What needs to be done: For each record that follows, restate the text exactly and drop the pictures.

Data records:
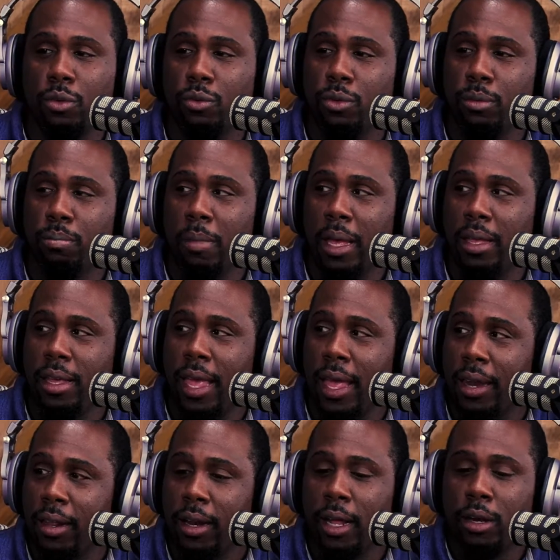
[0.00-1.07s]
we've made
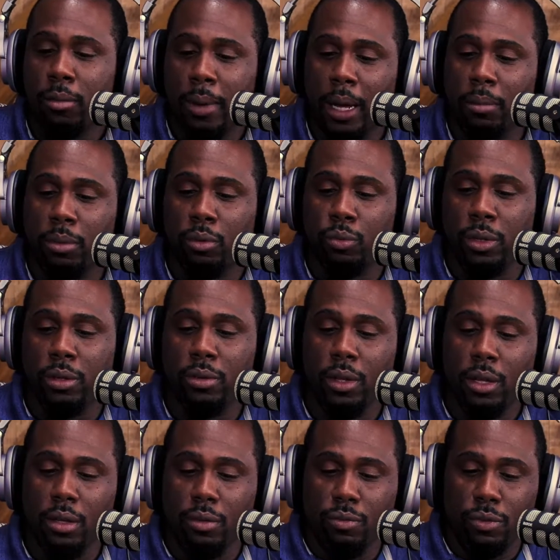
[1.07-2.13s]
canon out of the Bible, and we
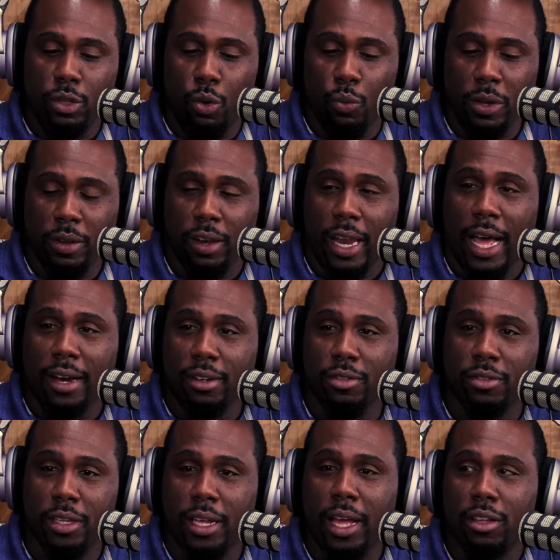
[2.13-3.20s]
line
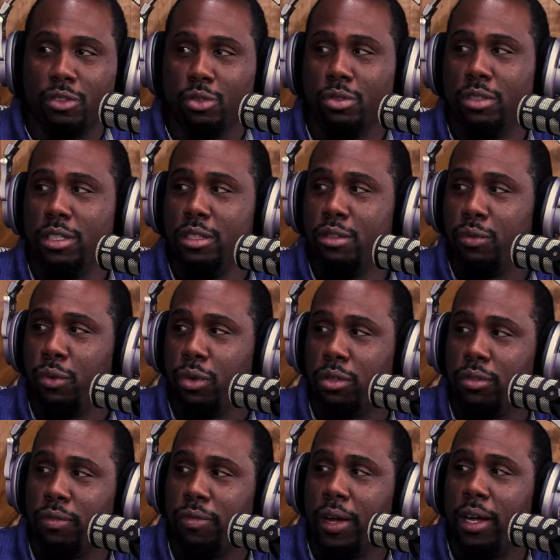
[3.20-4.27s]
this thing out so it's easy for
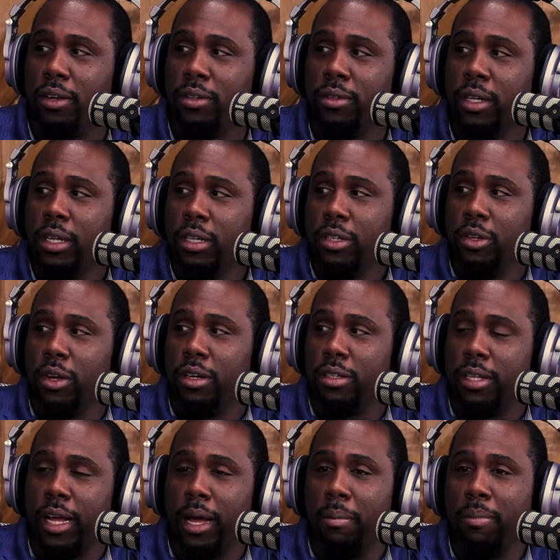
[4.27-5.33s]
us to follow. At the
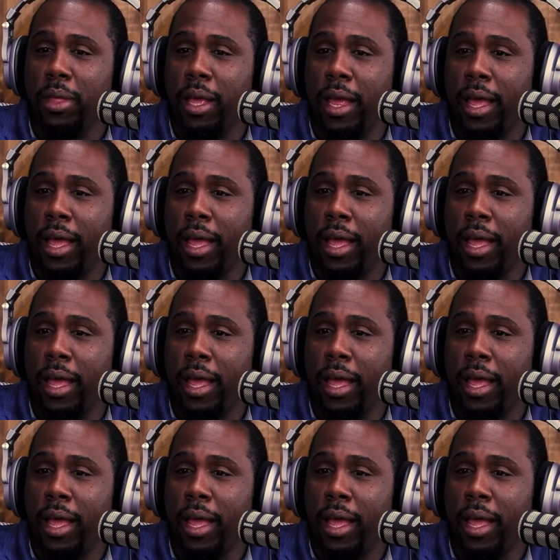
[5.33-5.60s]
time there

Answer to the problem:
[0.00-1.07s]
we've made
[1.07-2.13s]
canon out of the Bible, and we
[2.13-3.20s]
line
[3.20-4.27s]
this thing out so it's easy for
[4.27-5.33s]
us to follow. At the
[5.33-5.60s]
time there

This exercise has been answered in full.